L’année dernière, le Berghain, haut lieu berlinois de la techno, initia une interaction entre deux DJ, le corps de ballet du Staatsballett et le peintre Norbert Bisky. Objectif : produire une performance sur le thème du rapport de l’individu au groupe. Masse est née de cette fusion, pour être jouée quelques représentation en mai 2013.

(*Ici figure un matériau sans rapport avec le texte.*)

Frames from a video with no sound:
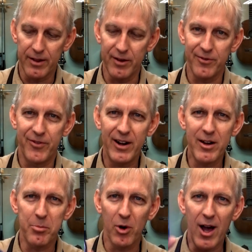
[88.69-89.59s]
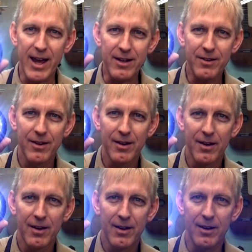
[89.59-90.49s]
They're very bright,
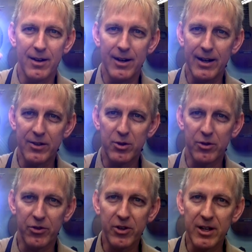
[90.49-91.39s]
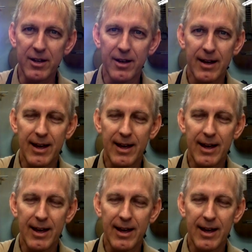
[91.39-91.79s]
uh, as you can see.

Nicola Graef a suivi cette épopée un an durant, pour en marquer en images les problématiques, les enjeux, les étapes. Remarquable, son documentaire a vertu de synthèse, mettant au premier plan la magie d’une collaboration à l’origine improbable, entre des univers qu’on pensait étrangers et qui se révèlent très proches et harmonieux.

C’est ce qui ressort de ces minutes : des moments de communion entre des artistes venus d’horizons différents qui se retrouvent sur un projet, le structurent, l’alimentent, lui donnent vie, d’un rythme, d’un geste, d’une couleur. Les maîtres mots sont ici décloisonnement, transversalité, dialogue, partage.

La chose est d’autant plus remarquable que la chaîne ARTE, qui diffuse actuellement le film, l’a mis en regard avec French Touch, de Alexis Bernier et Philippe Levy, qui relate le succès de la scène electro française à l’internationale, revenant par ailleurs sur l’histoire de cette conquête.

Masse – un ballet techno à Berlin ajoute une nouvelle dimension en soulignant la manière dont désormais l’electro sort de son champs d’action initial pour rencontrer d’autres formes d’expression. C’est le mérite du documentaire de Nicola Graef que d’expliquer comment.